Michael Webster on Long White Virtual Clouds has posted a handy guide on how to change vSphere 5’s SSL certificates

I’m hoping that the information in this article will help and encourage more people to change out the default certs (to improve security), and make the process far more reliable and easier to achieve with vSphere 5. This article will focus on successfully changing the default VMware SSL certificates on ESXi 5 hosts with CA signed certificates using a Microsoft CA (it will also work with public and OpenSSL CAs, but I have not tested it yet).

The Guardian tosses a beautifully written review at the Daily Mail over a story called “Rightwingers are less intelligent than left wingers, says study”.

The Mail’s report went on to detail the results of a study carried out by a group of Canadian academics, which appears to show some correlation between low childhood intelligence and rightwing politics. It also claimed that stupid people hold rightwing views in order to feel “safe”. Other items they hold in order to feel safe include clubs, rocks and dustbin lids. But those are easy to let go of. Political beliefs get stuck to your hands. And the only way to remove them is to hold your brain under the hot tap and scrub vigorously for several decades.

As you might expect, many Mail Online readers didn’t take kindly to a report that strived to paint them as simplistic, terrified dimwits. Many leapt from the tyres they were swinging in to furrow their brows and howl in anger. Others, tragically, began tapping rudimentary responses into the comments box. Which is where the tragi-fun really began.

Charlie Brooker, the author, is a comedian fast becoming part of my required Monday reading. He runs a weekly slice of The Guardian.

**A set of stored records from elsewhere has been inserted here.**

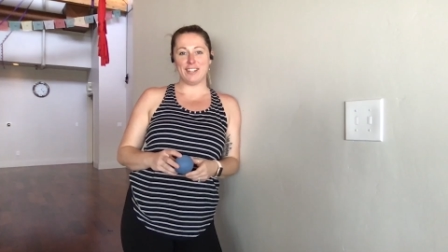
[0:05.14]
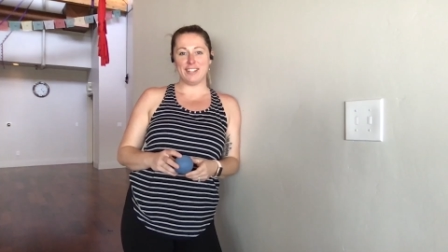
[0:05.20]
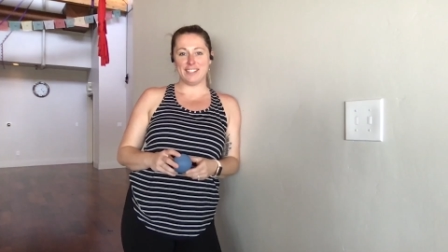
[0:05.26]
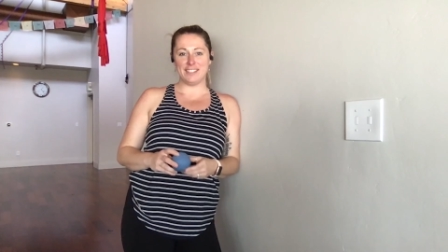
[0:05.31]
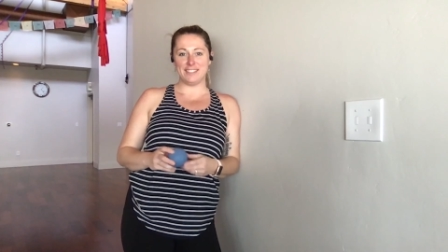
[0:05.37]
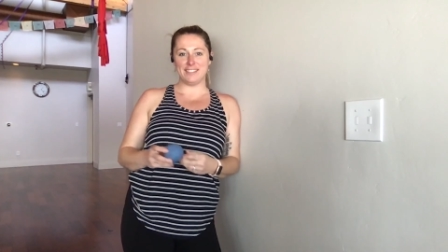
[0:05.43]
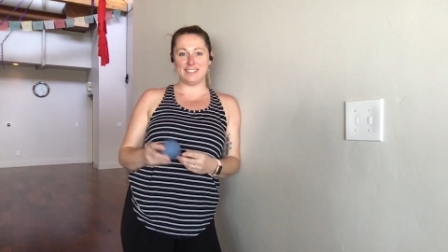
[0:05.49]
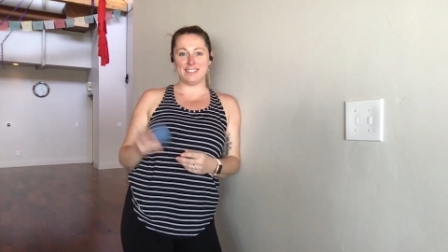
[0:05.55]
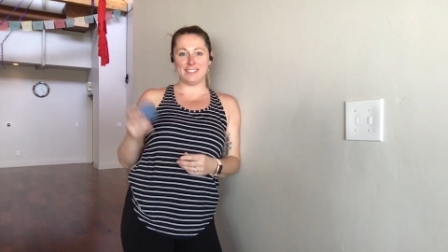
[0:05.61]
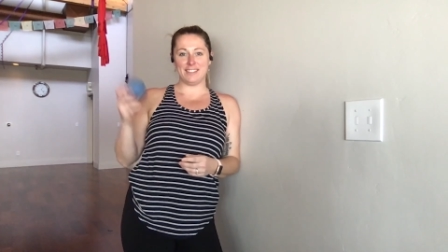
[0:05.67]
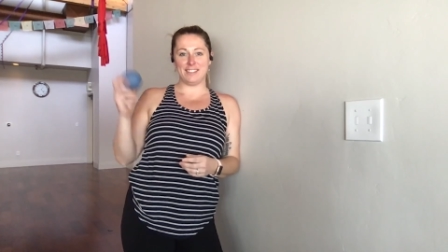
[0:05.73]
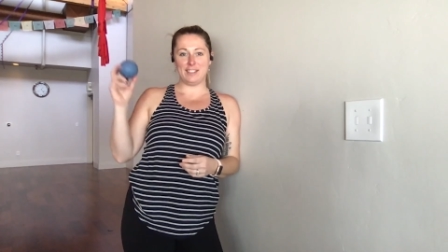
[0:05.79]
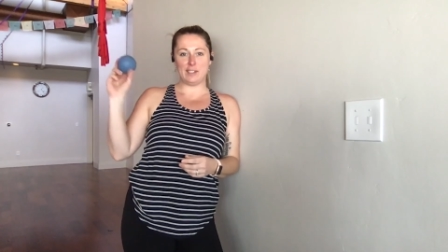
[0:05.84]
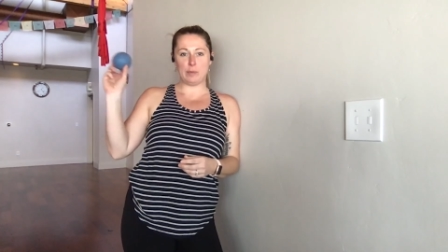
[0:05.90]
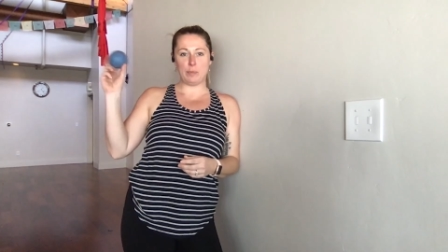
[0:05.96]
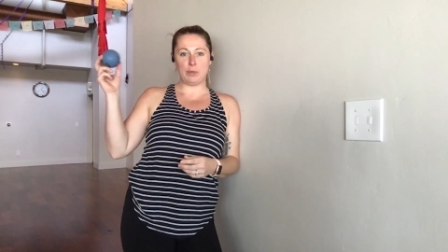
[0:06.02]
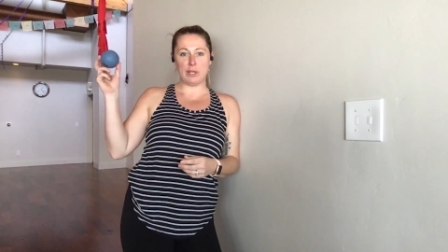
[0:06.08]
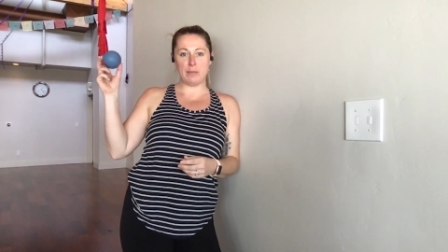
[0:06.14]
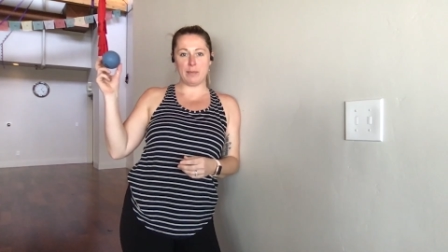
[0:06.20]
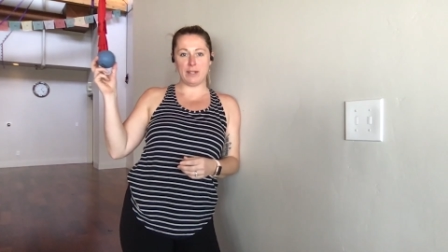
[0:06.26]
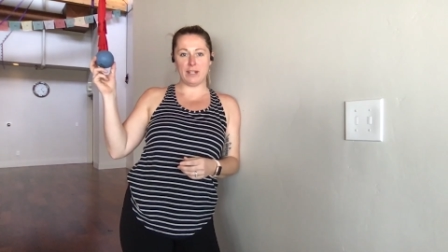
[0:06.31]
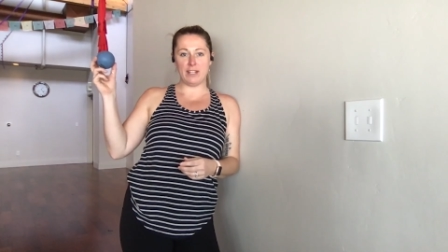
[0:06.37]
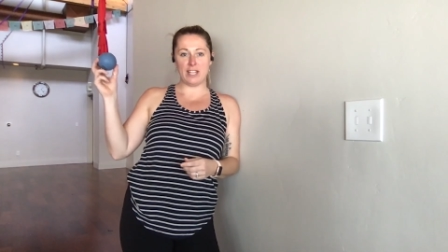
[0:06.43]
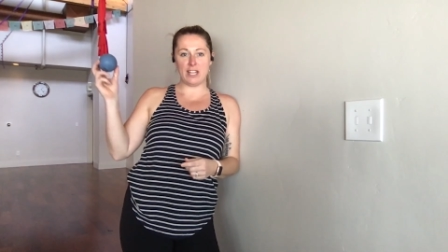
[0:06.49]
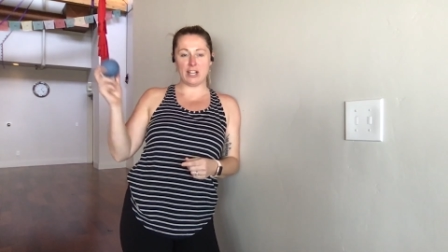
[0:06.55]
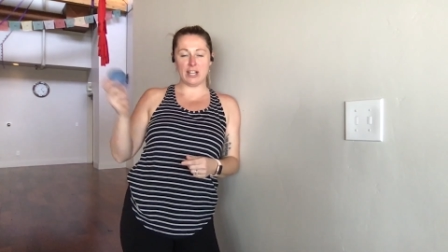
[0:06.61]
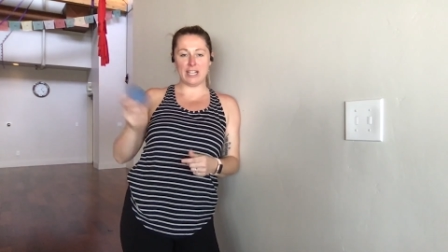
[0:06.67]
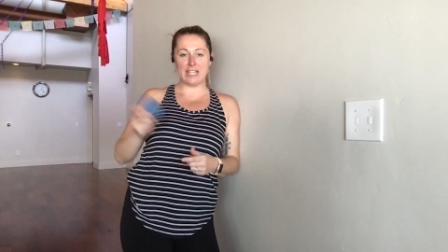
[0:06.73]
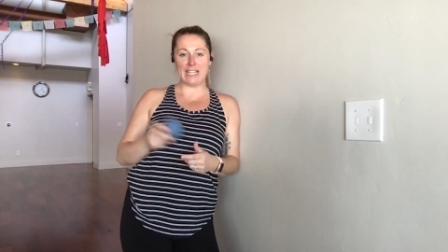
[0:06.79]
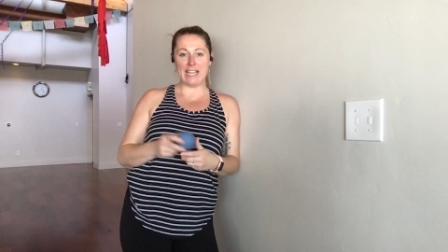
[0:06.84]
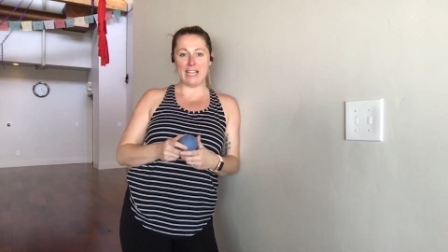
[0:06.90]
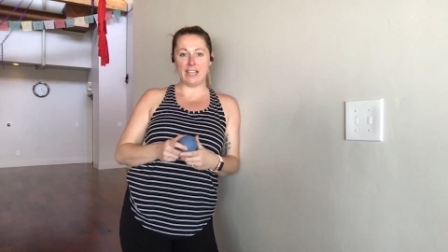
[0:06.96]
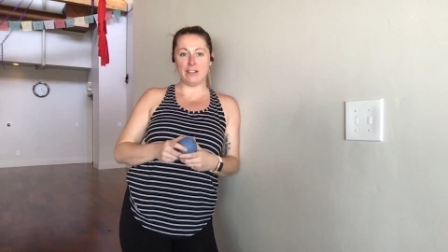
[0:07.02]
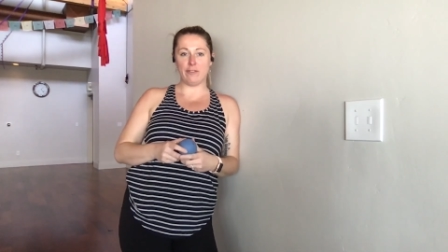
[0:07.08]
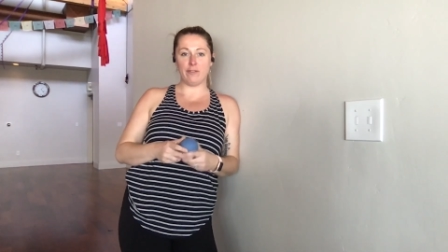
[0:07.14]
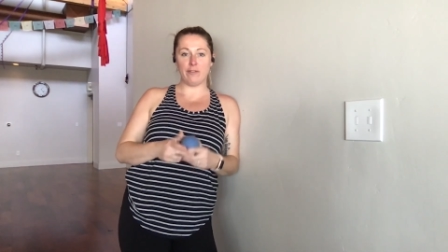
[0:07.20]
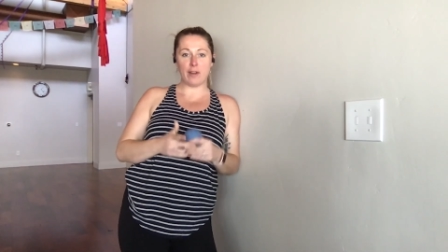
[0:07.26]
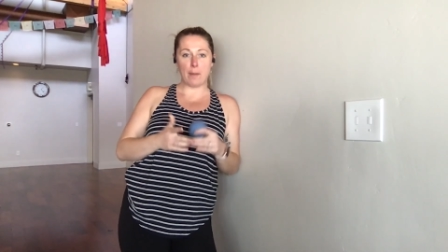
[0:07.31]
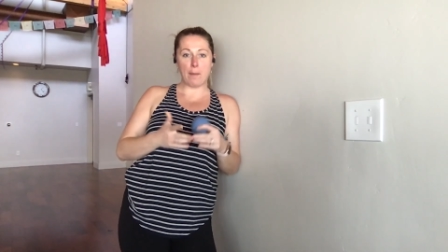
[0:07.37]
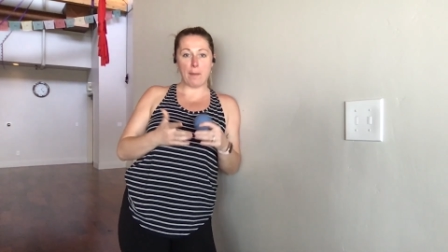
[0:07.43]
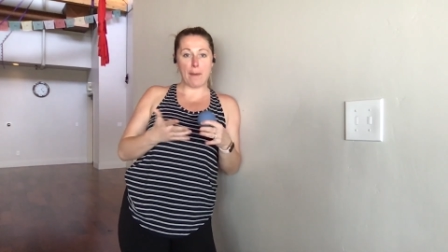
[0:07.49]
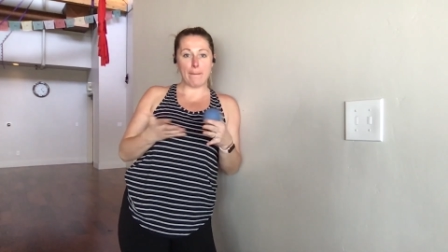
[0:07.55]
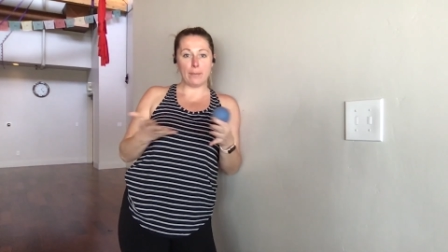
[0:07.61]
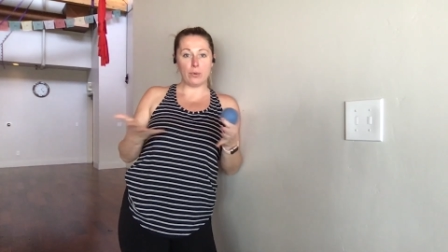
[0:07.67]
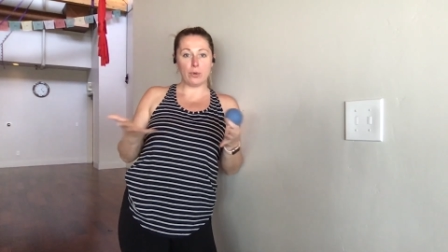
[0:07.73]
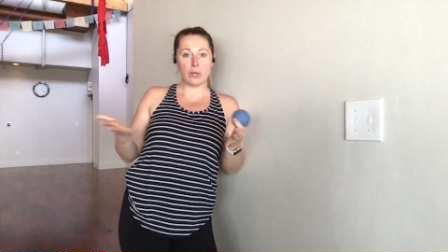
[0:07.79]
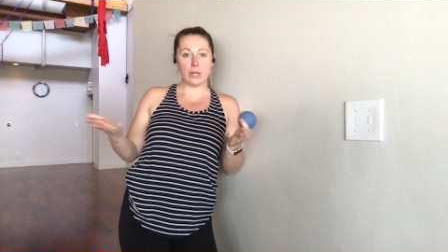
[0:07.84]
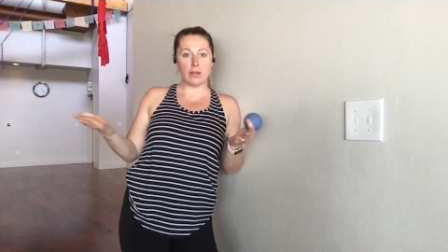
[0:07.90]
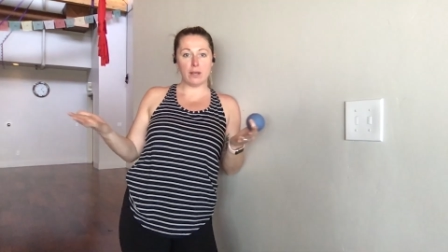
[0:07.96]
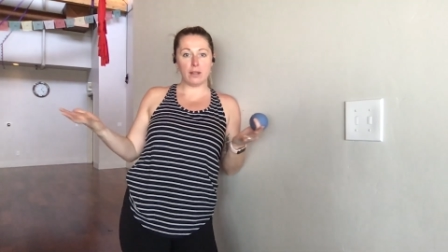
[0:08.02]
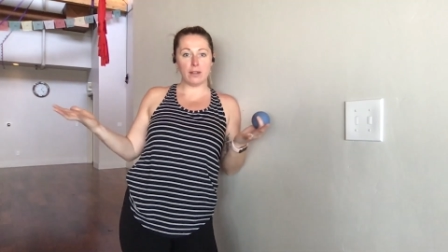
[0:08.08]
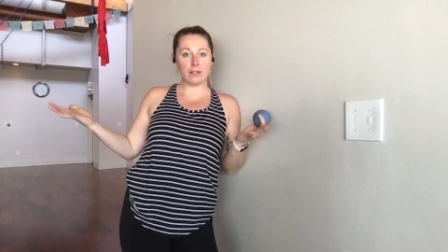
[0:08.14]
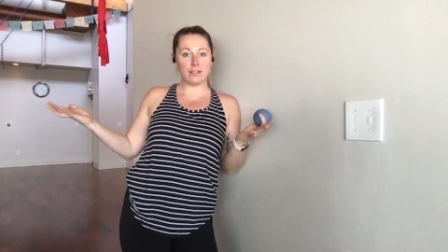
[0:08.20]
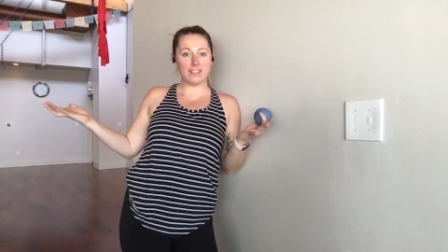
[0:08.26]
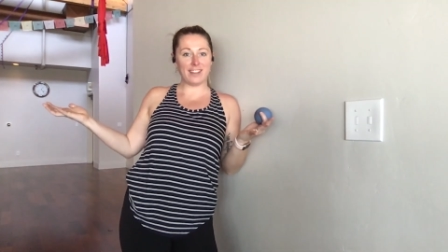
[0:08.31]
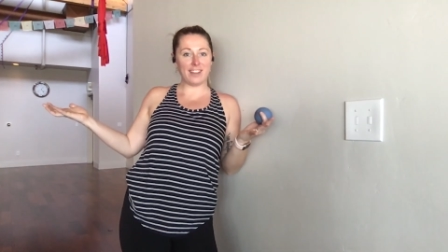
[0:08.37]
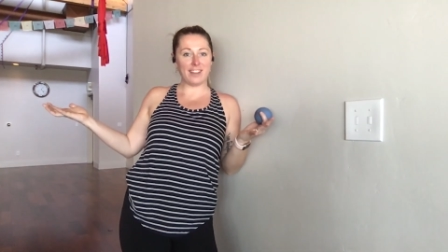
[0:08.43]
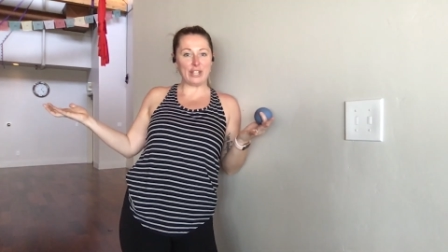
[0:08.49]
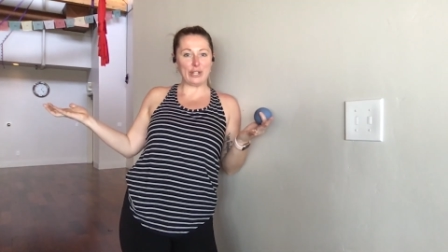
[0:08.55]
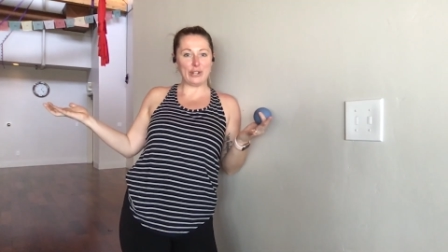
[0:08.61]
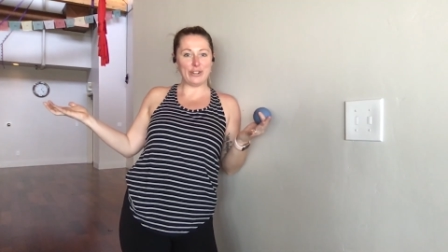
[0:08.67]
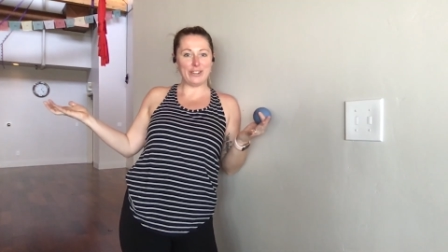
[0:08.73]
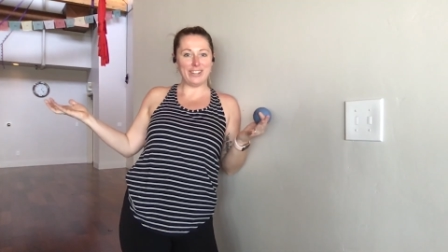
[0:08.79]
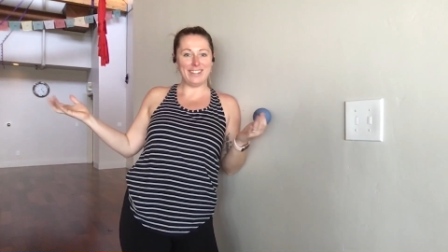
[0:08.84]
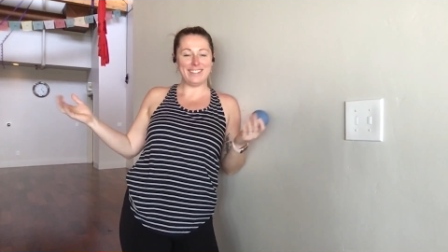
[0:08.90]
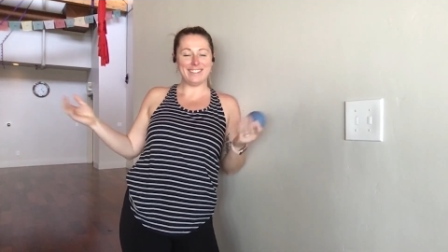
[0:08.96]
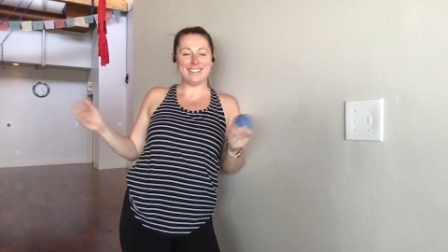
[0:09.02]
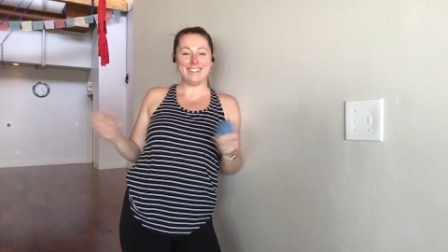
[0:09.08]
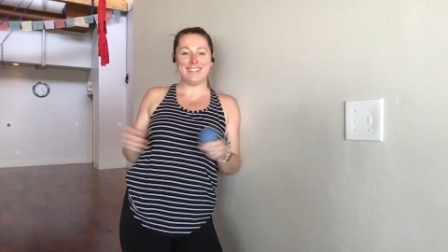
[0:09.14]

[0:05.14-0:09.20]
friends, Alyssa Prettyman here again from Breathe Together Yoga.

Here’s a recent piece he wrote on privacy and the risk of social networks

When Sony launched the Walkman back in the late 70s, its main appeal was that for the first time in history you could stroll down the high street listening to Neil Diamond belting out Sweet Caroline and no one could judge you for it. It made you the master of a private world of music. If the Walkman had, by default, silently contacted your friends and told them what you were listening to, not only would no one have bought a Walkman in the first place, its designers would have been viewed with the utmost suspicion.

In June of 2010 I wrote about upgrading the iPhone on Linux. I just noticed a report (CVE-2012-0065) that there is no boundary specified in the “SerialNumber” field of usbmuxd (USB multiplexor daemon for iPhone) in the “receive_packet()” function (libusbmuxd/libusbmuxd.c), as shown in a recent update and diff on git.marcansoft.com

diff --git a/libusbmuxd/libusbmuxd.c b/libusbmuxd/libusbmuxd.c

index e06ee61..98e92df 100644 (file)

--- a/libusbmuxd/libusbmuxd.c
+++ b/libusbmuxd/libusbmuxd.c
@@ -189,7 +189,7 @@ static int receive_packet(int sfd, struct usbmuxd_header *header, void **payload
                                char *strval = NULL;
                                plist_get_string_val(n, &strval);
                                if (strval) {
-                                       strcpy(dev->serial_number, strval);
+                                       strncpy(dev->serial_number, strval, 255);
                                        free(strval);
                                }
                                n = plist_dict_get_item(props, "LocationID");

It could lead to a heap-based buffer overflow. Not all versions are affected. RedHat indicates the flaw was introduced after 1.0.5 last July along with plist-based support. That’s why Canonical shows Ubuntu 10 as not-affected but 11 needs a patch.